With optimized manufacturing parameter settings, green parts can be produced without voids between the strands.
This contribution complements the phenomenology of samples made via FFF, consisting of intermetallic NiTi recently published in [
6], and highlights the need for controlled heat treatment to reduce extraneous phases, such as carbides and oxides. By comparing the composition of the raw material powder and the sintered part, the thermoplastic binder was identified as the main source of influence for the formation of interfering carbides and oxides. It is assumed that the martensite-to-austenite transition temperature is directly influenced by the formation of such phases. Thus, the magnitude of the pseudoelastic effect may be reduced at room temperature, which must be evaluated in tensile tests in the future. The sintered parts exhibit a typical metal appearance and are structurally stable due to their low porosity of approximately 1% and the low level of manufacturing defects after parameter optimization.

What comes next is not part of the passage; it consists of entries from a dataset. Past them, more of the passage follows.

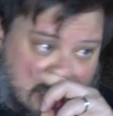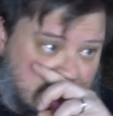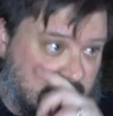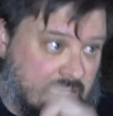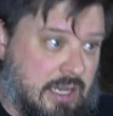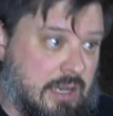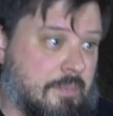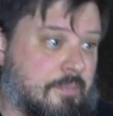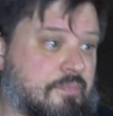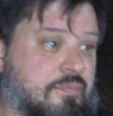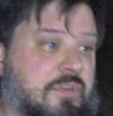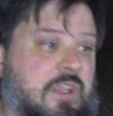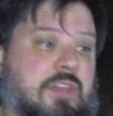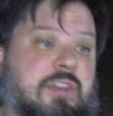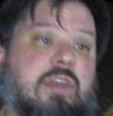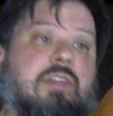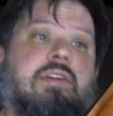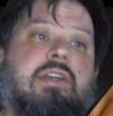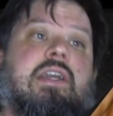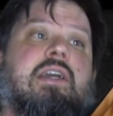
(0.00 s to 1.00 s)
On the
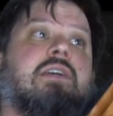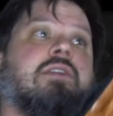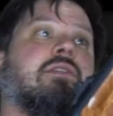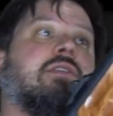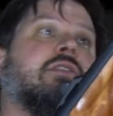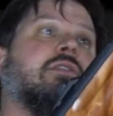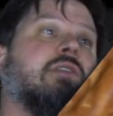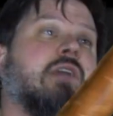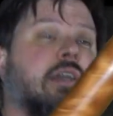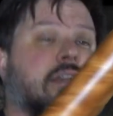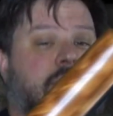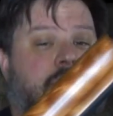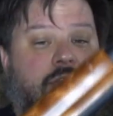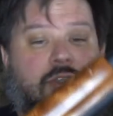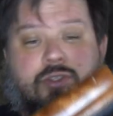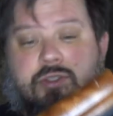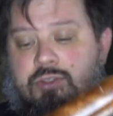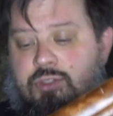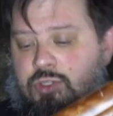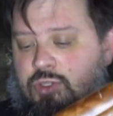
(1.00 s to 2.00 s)
other hand, this I can
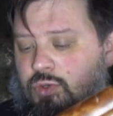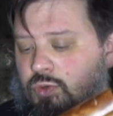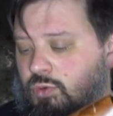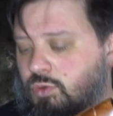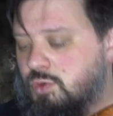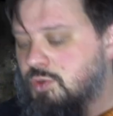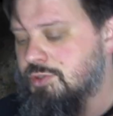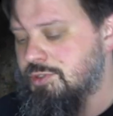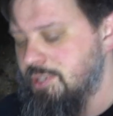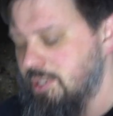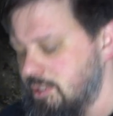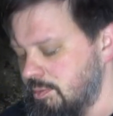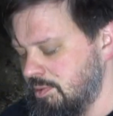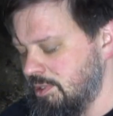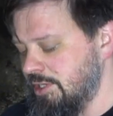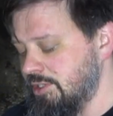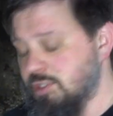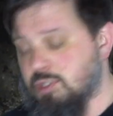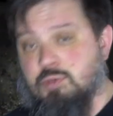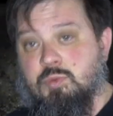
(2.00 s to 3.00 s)
use in schools and other
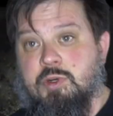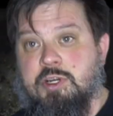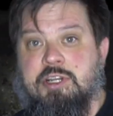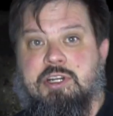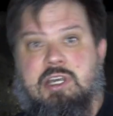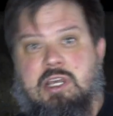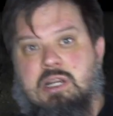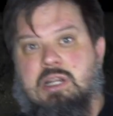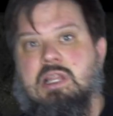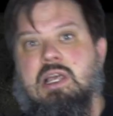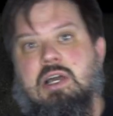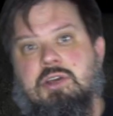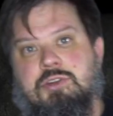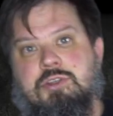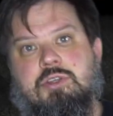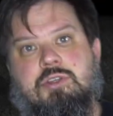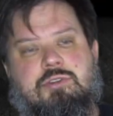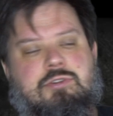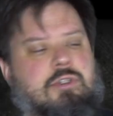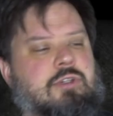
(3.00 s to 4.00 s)
places where you're not allowed to
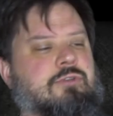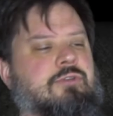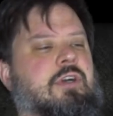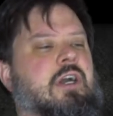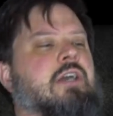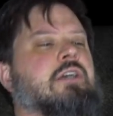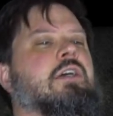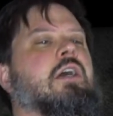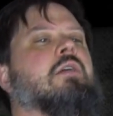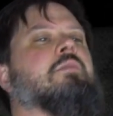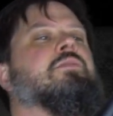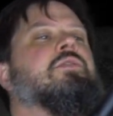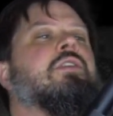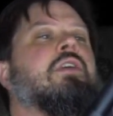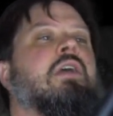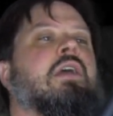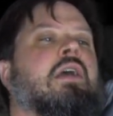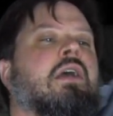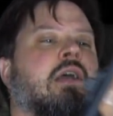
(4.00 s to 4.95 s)
use real firearms.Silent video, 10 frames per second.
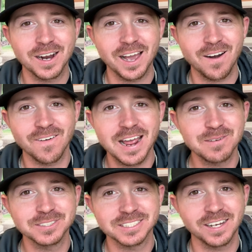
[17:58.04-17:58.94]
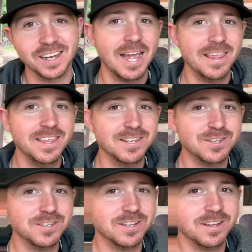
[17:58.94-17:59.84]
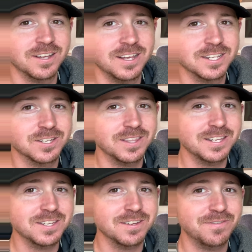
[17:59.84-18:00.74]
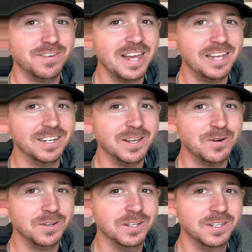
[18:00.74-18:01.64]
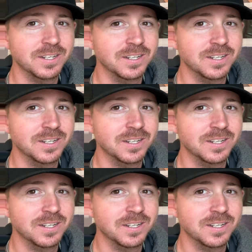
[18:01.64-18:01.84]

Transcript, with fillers: I got on Amazon. And this is a, so this is a fake littleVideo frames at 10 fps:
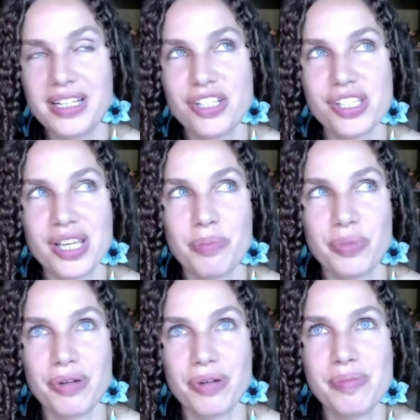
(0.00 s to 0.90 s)
And it
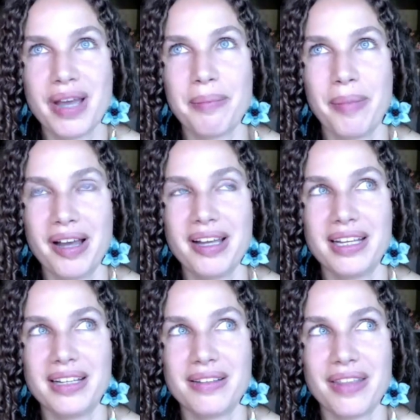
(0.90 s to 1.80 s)
blows my
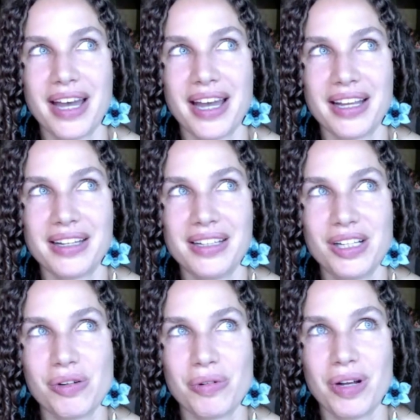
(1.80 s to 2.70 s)
mind that,
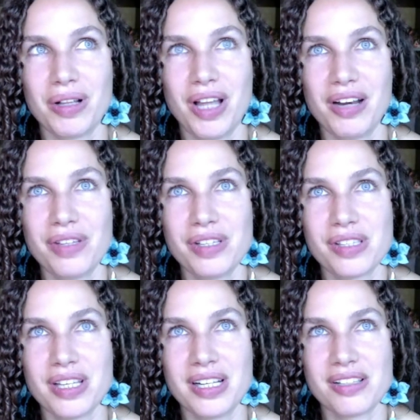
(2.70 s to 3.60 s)
a lot of these
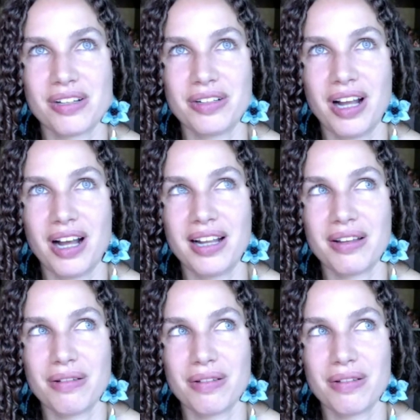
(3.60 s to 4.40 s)
clinics are not,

The addition of filigree structures (bcc lattice) by LPBF based on the same initial powder of different particle sizes (15–45 µm) results in a suitable solution for process hybridization. Observations of the interface show very good mechanical connectivity, which offers promising scope for, e.g., patient-specific personalization of medical devices or topology-optimized stiffness of structural components, by adding lattices using FFF substrates.
Additive Manufacturing of complex structures acting as a metamaterial, in combination with the outstanding reversible deformation characteristics of NiTi alloy, has added another degree of design freedom by the combination of FFF and LPBF AM technologies and contributes to paving the way towards truly programmable materials.